*PROMPT*
Only an exact copy is wanted: the lines from the one holding "[00:00:43.75 to 00:00:44.75]" through the last line below, minus the pictures.
*** SUPPLIED DATA ***
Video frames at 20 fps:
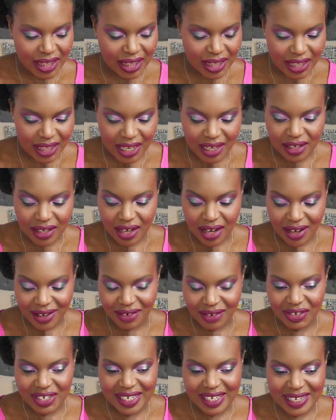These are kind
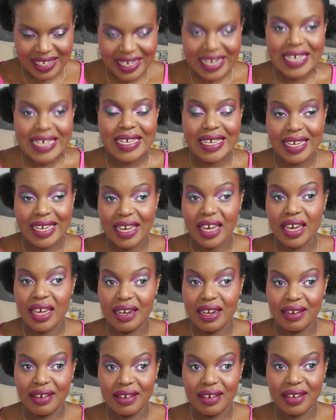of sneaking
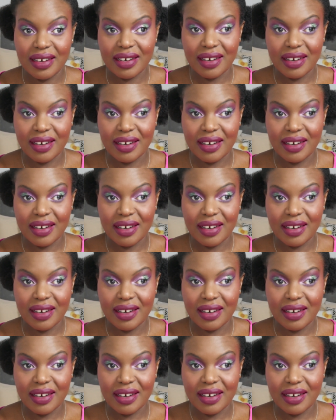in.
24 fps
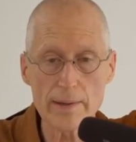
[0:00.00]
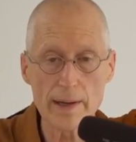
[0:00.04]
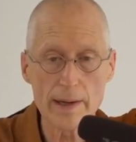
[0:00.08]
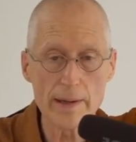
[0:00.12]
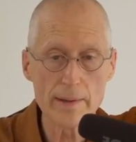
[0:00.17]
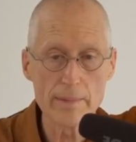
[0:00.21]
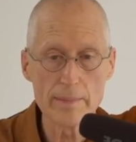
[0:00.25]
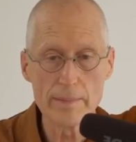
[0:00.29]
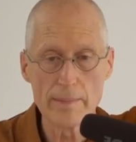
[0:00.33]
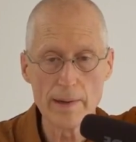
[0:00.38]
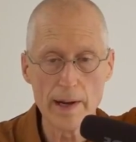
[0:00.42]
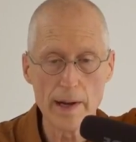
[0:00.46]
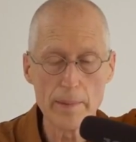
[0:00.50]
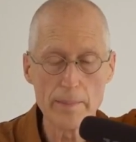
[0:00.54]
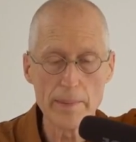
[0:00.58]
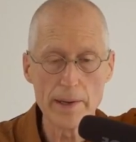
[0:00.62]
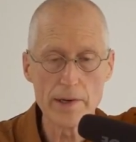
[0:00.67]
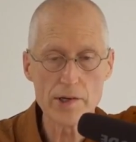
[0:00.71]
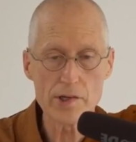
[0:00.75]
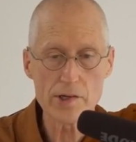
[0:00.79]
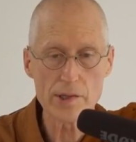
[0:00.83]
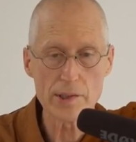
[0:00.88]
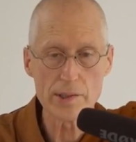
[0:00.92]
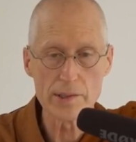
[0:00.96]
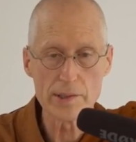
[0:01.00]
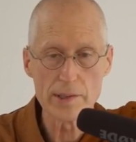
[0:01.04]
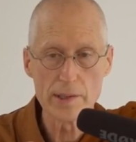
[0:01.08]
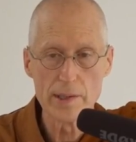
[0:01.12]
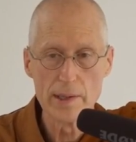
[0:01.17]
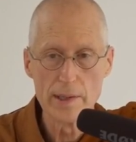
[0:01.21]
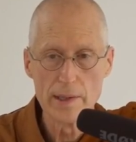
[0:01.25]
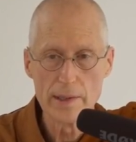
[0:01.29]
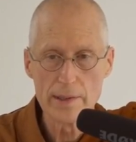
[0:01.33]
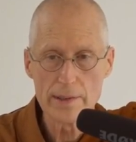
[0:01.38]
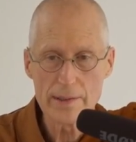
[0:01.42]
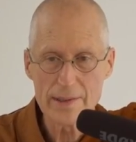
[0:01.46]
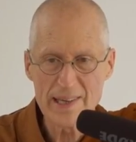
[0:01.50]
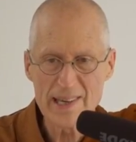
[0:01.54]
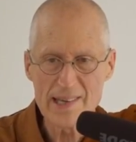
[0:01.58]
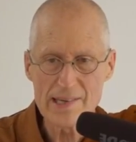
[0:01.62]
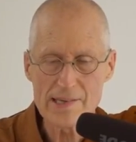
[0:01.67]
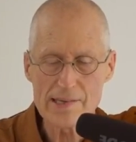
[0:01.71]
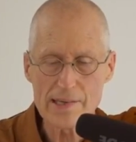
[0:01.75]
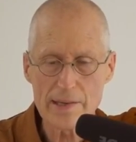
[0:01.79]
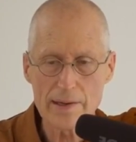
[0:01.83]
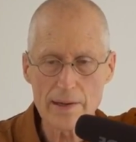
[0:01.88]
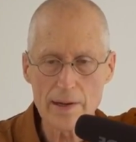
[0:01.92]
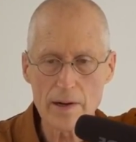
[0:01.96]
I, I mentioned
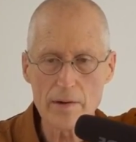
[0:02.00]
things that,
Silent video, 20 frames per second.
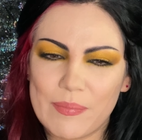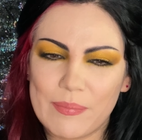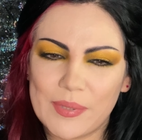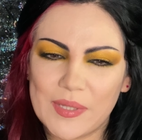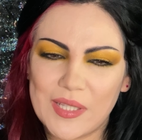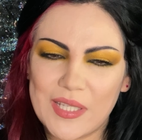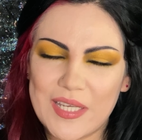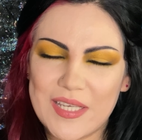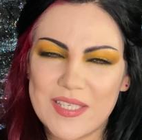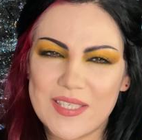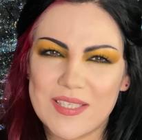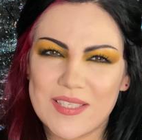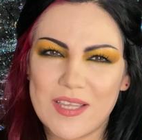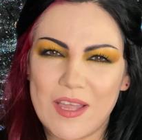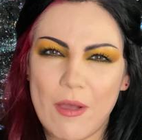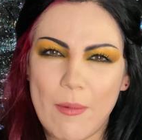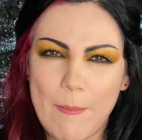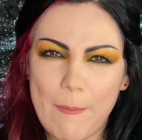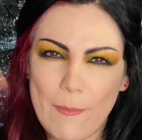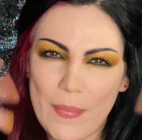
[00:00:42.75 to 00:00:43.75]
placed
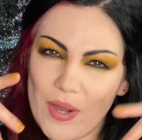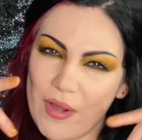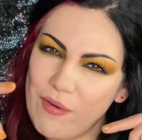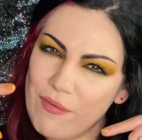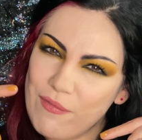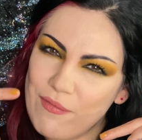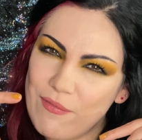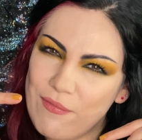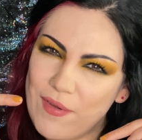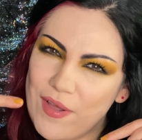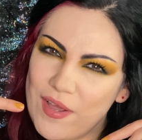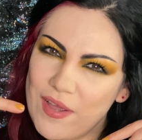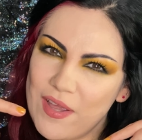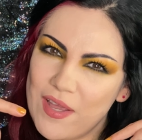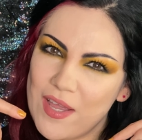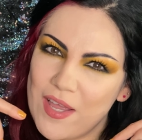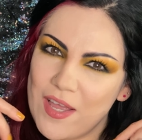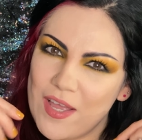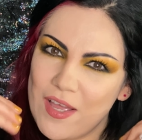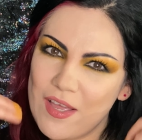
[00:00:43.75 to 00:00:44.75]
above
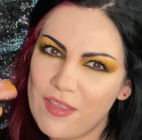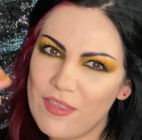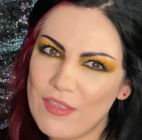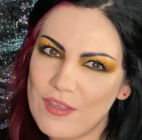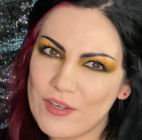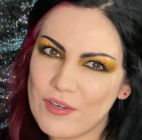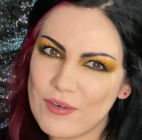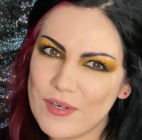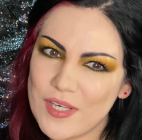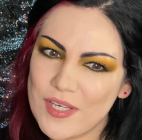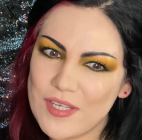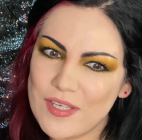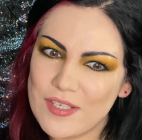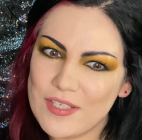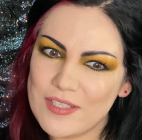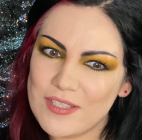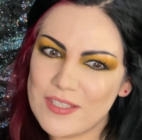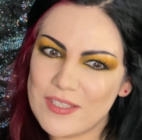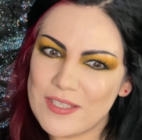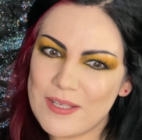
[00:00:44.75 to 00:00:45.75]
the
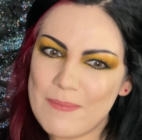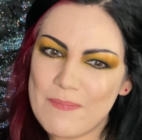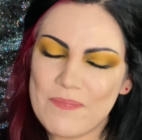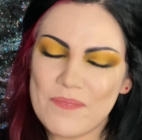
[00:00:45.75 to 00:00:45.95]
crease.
*** End of SUPPLIED DATA ***
*ANSWER BOX*
[00:00:43.75 to 00:00:44.75]
above
[00:00:44.75 to 00:00:45.75]
the
[00:00:45.75 to 00:00:45.95]
crease.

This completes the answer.